✨Acromioclavicular Joint Injuries: Effective Rehabilitation✨✅


➡️The foundation of rehabilitation following acromioclavicular injuries is restoration of scapular control to permit safe return to sport and high-level activities. 

➡️Coordinated and efficient scapular motion can be re-established through a progression of pain reduction, mobilization to permit adequate muscle recruitment, periscapular muscle strengthening, and finally, sport-specific exercises.

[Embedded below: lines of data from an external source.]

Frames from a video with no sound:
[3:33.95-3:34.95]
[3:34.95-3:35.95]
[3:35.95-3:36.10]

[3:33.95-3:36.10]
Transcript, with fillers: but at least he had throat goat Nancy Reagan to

➡️ Oftentimes, clinicians encounter barriers to this progression, for which standardized, rigid rehabilitation protocols fail to allow constructive treatment adaptation that would get an individual patient on a new path to recovery. 

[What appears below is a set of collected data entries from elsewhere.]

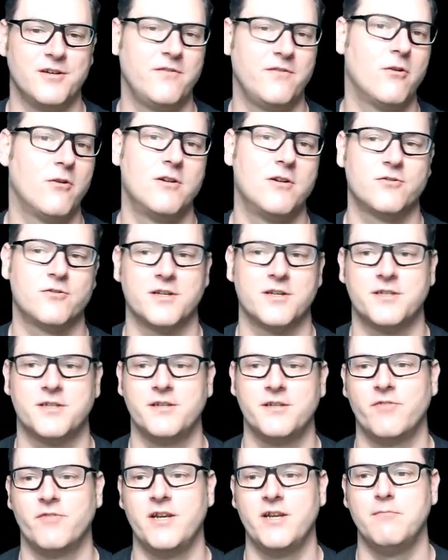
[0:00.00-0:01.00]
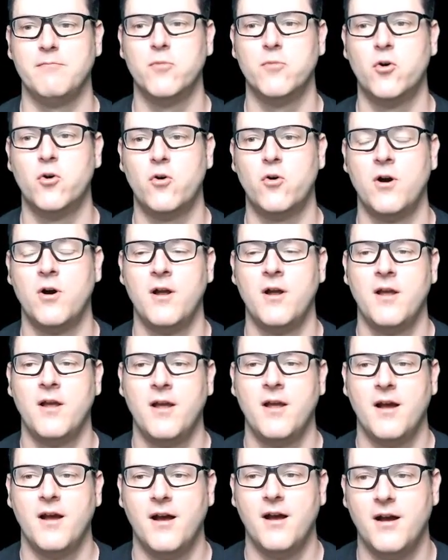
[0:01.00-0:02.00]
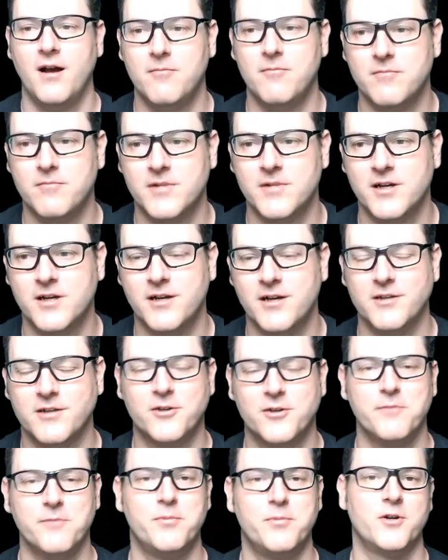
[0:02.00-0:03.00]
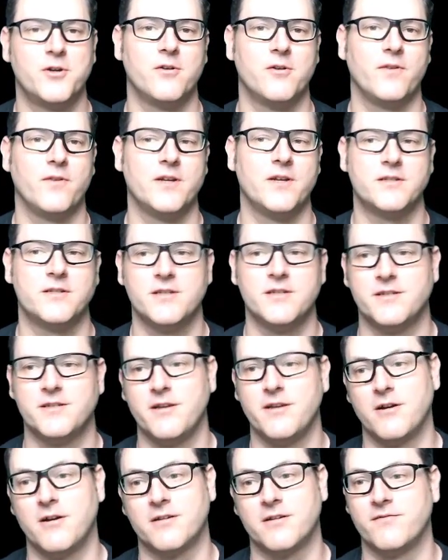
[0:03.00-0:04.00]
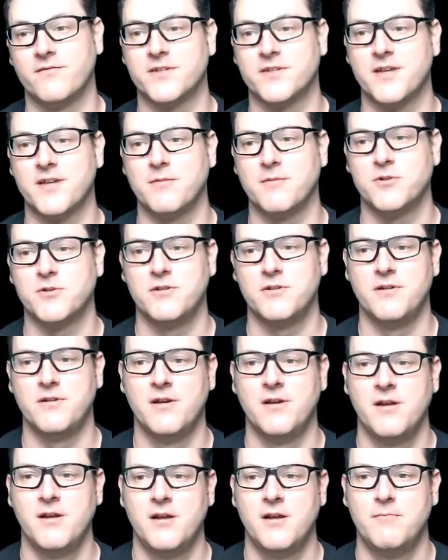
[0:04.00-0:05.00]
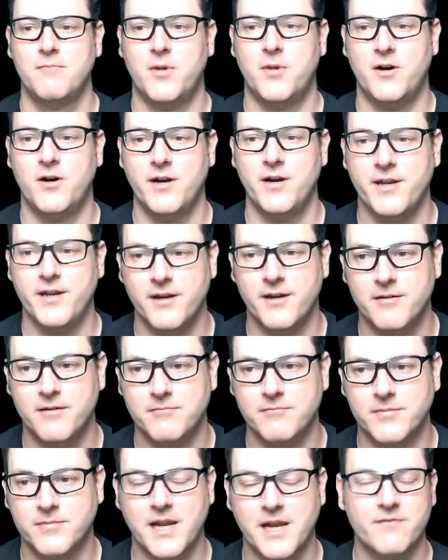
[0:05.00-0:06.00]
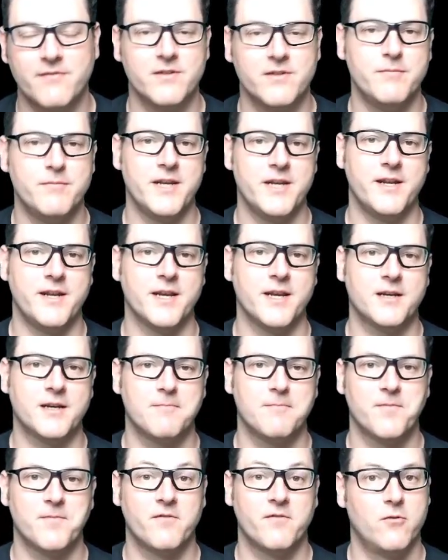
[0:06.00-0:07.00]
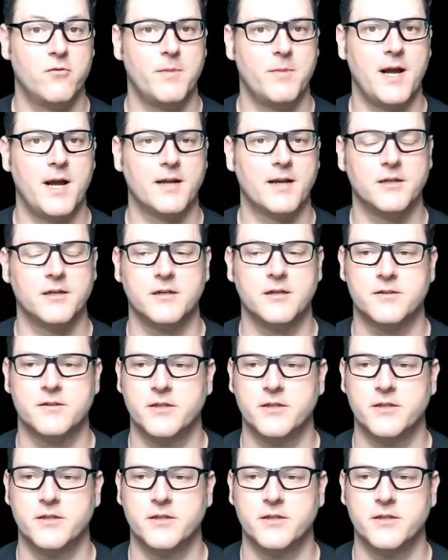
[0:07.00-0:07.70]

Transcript: If you are interested in reading more, a good book on this is The Art of Deception by Kevin Mitnick, a former hacker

👉Three common barriers preventing successful acromioclavicular injury rehabilitation were identified and addressed: 1️⃣Pain, 2️⃣Apprehension, and3️⃣ (anterior chest wall) Stiffness; preventing appropriate Scapular control, effectively termed “PASS”.


➡️ Pain can be addressed through gentle and active-assisted range of motion and closed chain exercises to limit AC joint stress and to prevent voluntary guarding that would otherwise delay periscapular muscle activation . ➡️Apprehension can be negotiated by first establishing proximal control using closed chain exercises as well as application of slow and deliberate motions to limit subjective discomforts of altered upper extremity motion .

➡️ Anterior chest wall stiffness can be managed through pectoralis minor stretching and thoracic spine mobility to place the scapula in an appropriate position for upper extremity motion 

👉. By addressing these barriers and the bio-psycho-social aspects of injury, the quality of patient care can be improved.